Jetzt spricht die Kraft der Zahlen für die spanischen Teams. „Aber durch das Halbfinale letzte Saison kennen wir die Stärken und Schwächen von Atlético“, sagt Thiago vor der Begegnung am Mittwoch (20.45 Uhr/ZDF) in Madrid, und der spanische Techniker in Münchner Diensten weiß: „Wir müssen alle Waffen einsetzen, die wir haben.“ Aufsässig wie Trainer Diego Simeone. Widerborstig wie Verteidiger Diego Godin, leidenschaftlich wie die Fans im Estadio Vicente Calderon – das ist Atlético.

Als was der Stadtrivale an diesem Dienstag (20.45 Uhr) nach Dortmund kommt, wissen sie dagegen nicht einmal im königlichen Club selbst. Als selbstbewusster Tabellenführer der stärksten Liga der Welt oder als sensibler Titelverteidiger, der mal wieder aus dem inneren Gleichgewicht zu geraten scheint. Durch eine einzige Auswechslung. Trainer Zinedine Zidane hat den schwachen Ronaldo frühzeitig vom Platz genommen. Ein Politikum bei Real. Doch weniger, weil aus dem 2:1-Vorsprung bei Unión Deportiva Las Palmas noch ein 2:2 wurde, sondern weil der portugiesische Stürmer der Mann ist, der seit seiner Ankunft 2009 in Madrid 366 Tore erzielt hat.

Zweifellos ist CR 7 groß und großartig. Zweifelsfrei verfügt Ronaldo auch über ein Mega-Ego, aber seit seiner Verletzung im EM-Finale und dem Gewinn der Europameisterschaft läuft es nicht mehr – und nun gilt der Angreifer im weißen Trikot nicht mehr als unantastbar. „Ich wollte Cristiano für das schwere Spiel in Dortmund schonen“, sagt Zidane – denn der Coach muss mit einem BVB rechnen, der schnell und filigran selbst die königlichen Gäste auseinandernehmen kann.

Ein Könner für Kenner

Vier Siege mit 20:2 Toren weist die jüngste Statistik aus, was die Spanier genauer ins Revier schauen lässt. „Dortmund hat wohl die intelligentesten Transfers aller Spitzenvereine getätigt“, sagt Castro. So lassen die Verpflichtungen von Raphael Guerreiro, Ousmane Dembélé und Emre Mor die Borussia für den „Marca“-Mann zu einem der spannendsten Projekte werden.

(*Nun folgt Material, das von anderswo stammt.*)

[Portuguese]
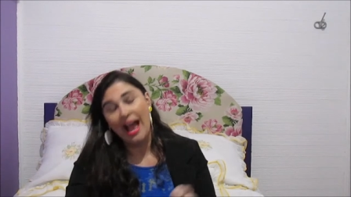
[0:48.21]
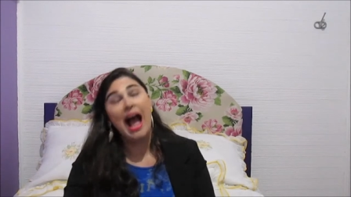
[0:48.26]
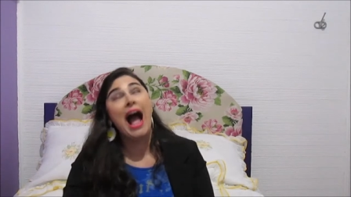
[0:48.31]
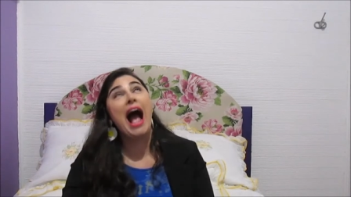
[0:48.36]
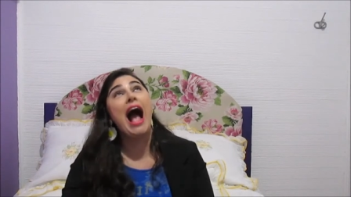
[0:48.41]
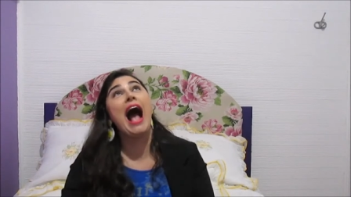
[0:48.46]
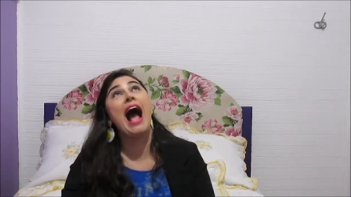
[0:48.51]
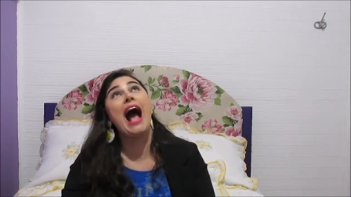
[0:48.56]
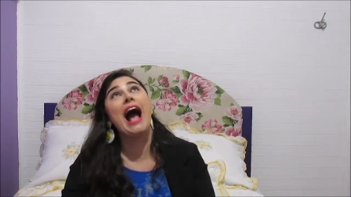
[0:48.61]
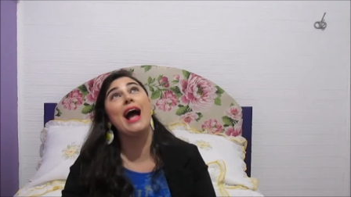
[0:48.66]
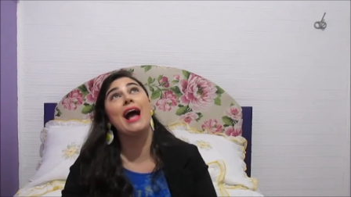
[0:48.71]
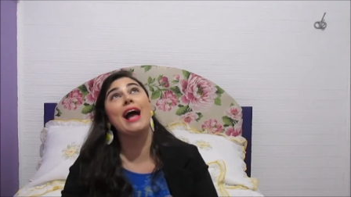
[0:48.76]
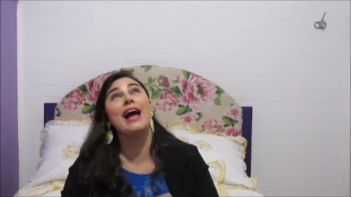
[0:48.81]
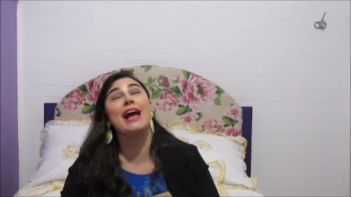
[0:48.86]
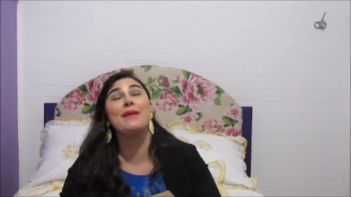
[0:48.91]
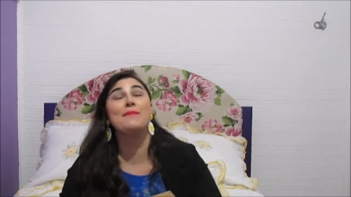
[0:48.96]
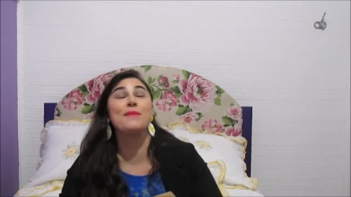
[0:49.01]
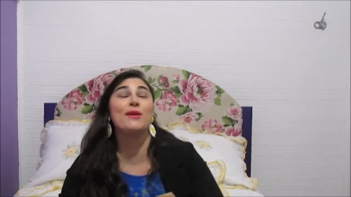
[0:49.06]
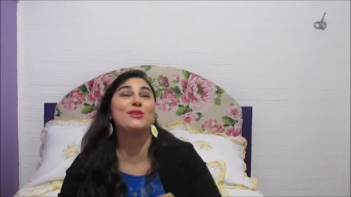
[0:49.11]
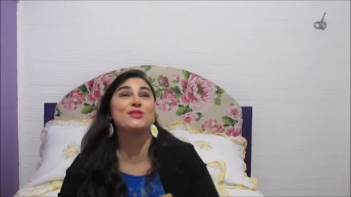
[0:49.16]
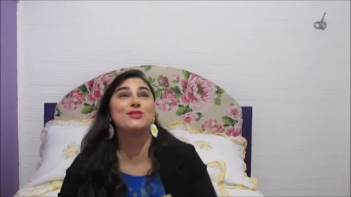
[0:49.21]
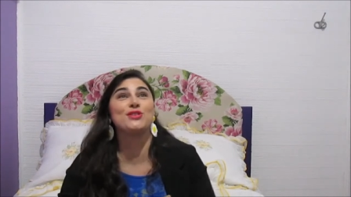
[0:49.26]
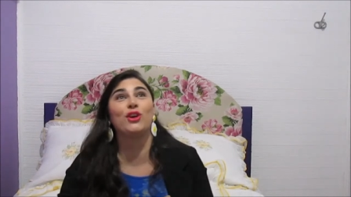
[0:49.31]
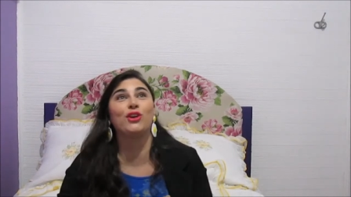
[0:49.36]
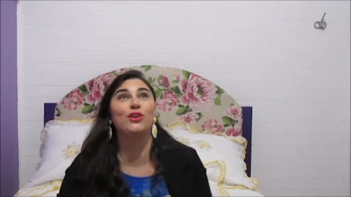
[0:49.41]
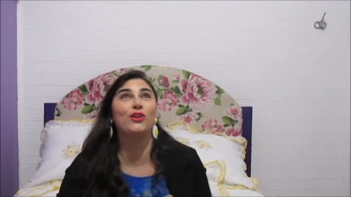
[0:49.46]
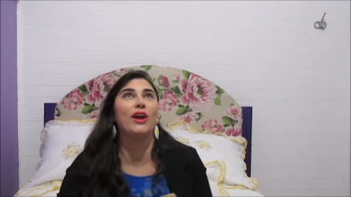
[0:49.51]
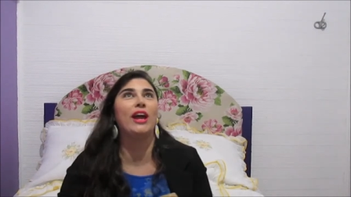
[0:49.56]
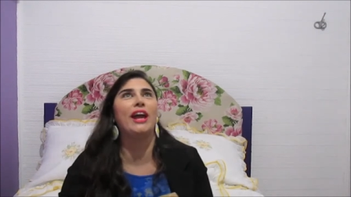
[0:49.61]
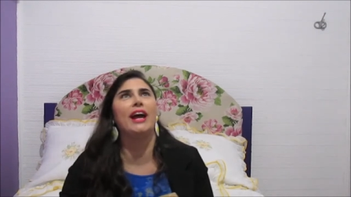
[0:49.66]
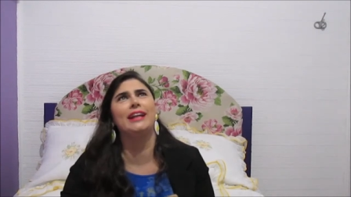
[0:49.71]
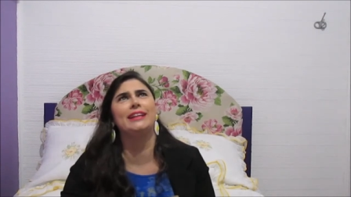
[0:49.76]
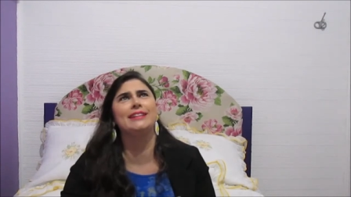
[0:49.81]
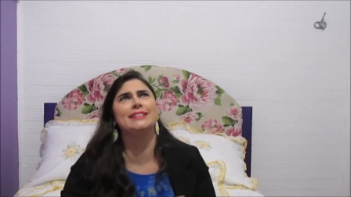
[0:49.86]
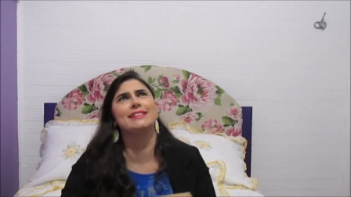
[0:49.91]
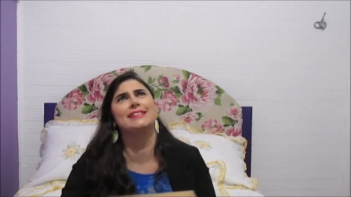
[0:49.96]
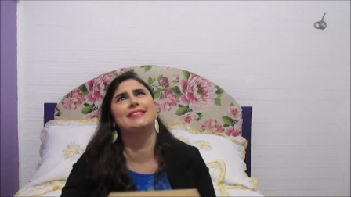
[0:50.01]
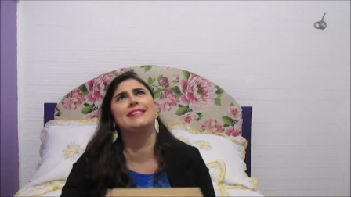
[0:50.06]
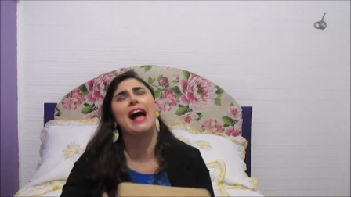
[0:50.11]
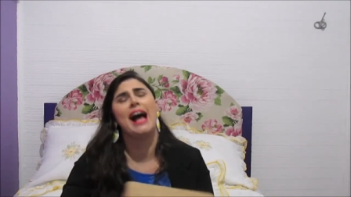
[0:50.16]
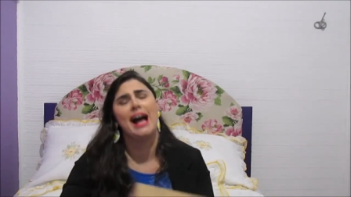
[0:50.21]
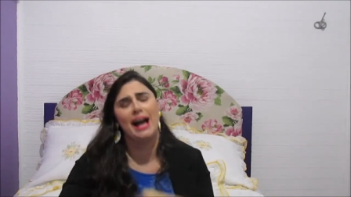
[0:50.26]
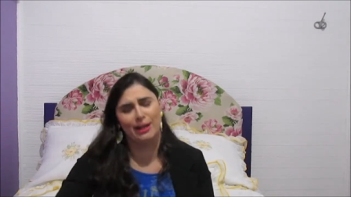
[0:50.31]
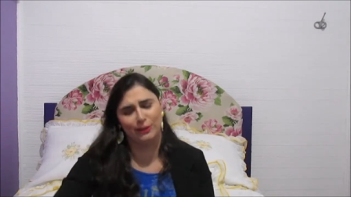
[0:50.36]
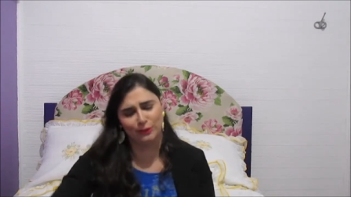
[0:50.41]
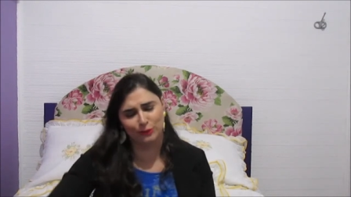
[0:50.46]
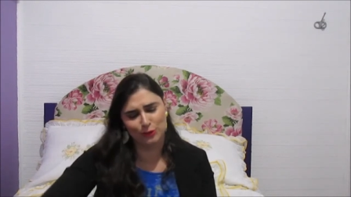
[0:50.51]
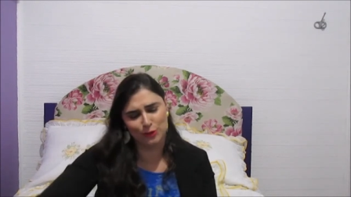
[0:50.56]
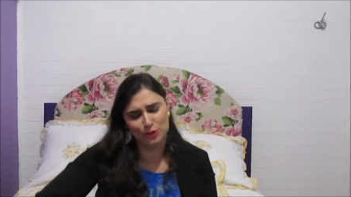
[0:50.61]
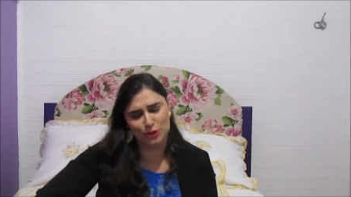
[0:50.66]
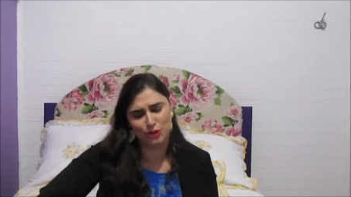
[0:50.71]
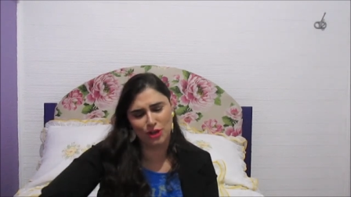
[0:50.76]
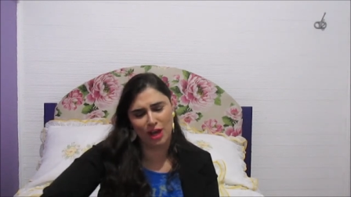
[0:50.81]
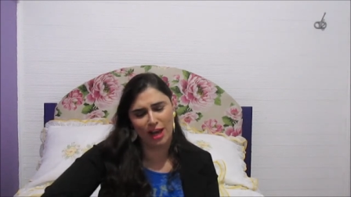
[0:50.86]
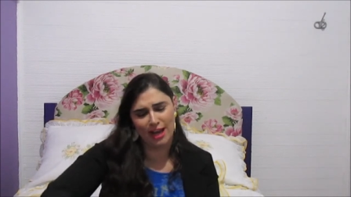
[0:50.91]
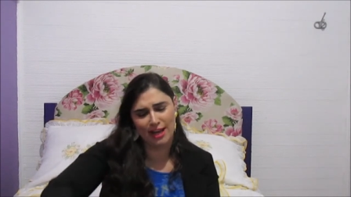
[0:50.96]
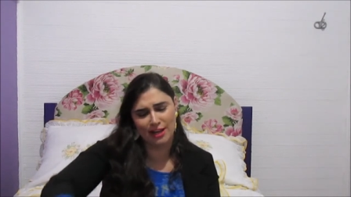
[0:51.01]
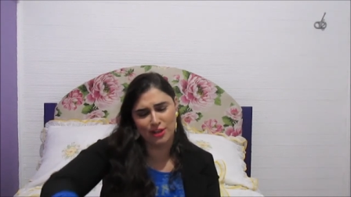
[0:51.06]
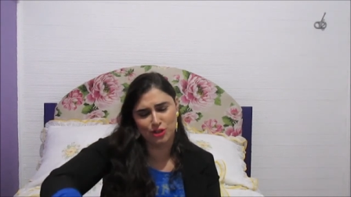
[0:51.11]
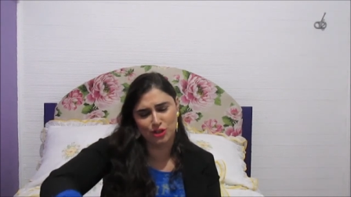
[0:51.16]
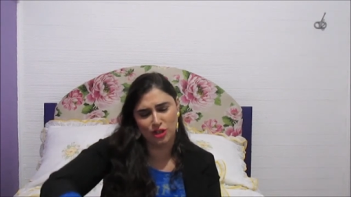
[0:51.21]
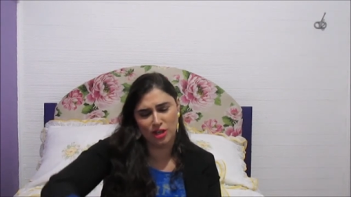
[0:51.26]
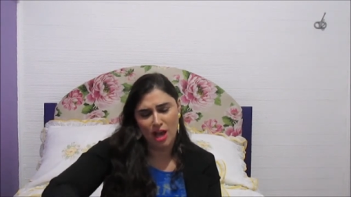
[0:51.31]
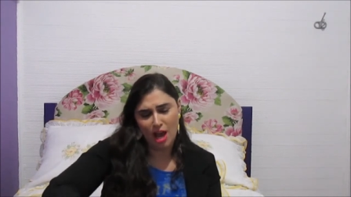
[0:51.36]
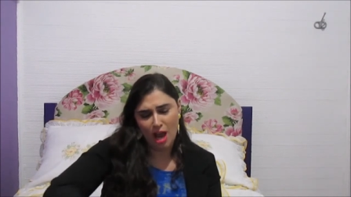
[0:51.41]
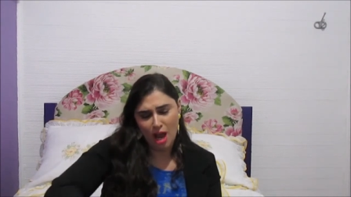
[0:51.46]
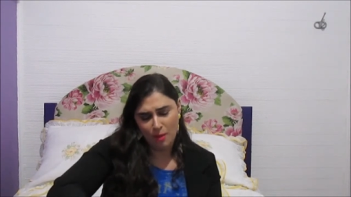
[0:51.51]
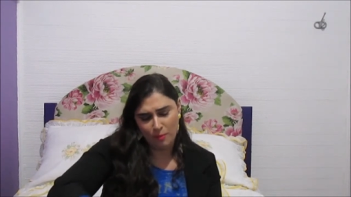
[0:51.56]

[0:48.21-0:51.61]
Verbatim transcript: Ai, meu sonho realizado, gente.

Zumal Thomas Tuchel unter den Fußball-Nerds im südlichen Teil Europas als Trainer-Nerd wahrgenommen wird.

Ein Könner für Kenner also. Wie die gesamte Bundesliga als ein Produkt wertgeschätzt wird, dessen Reiz sich auf den zweiten Blick offenbart. Es zählt weniger der Glanz, sondern mehr die solide Arbeit und gute Struktur. Eine Entwicklung eben, wie es sie in Spanien kaum gibt und wie sie Borussia Mönchengladbach zuletzt durchlaufen hat. Über Jahre gewachsen, mit pfiffiger Personalpolitik die Millionen-Verkäufe abgefangen und nun wieder im elitären Kreis angekommen. Gegen den FC Barcelona muss dennoch alles passen, damit der erhoffte Überraschungscoup glückt.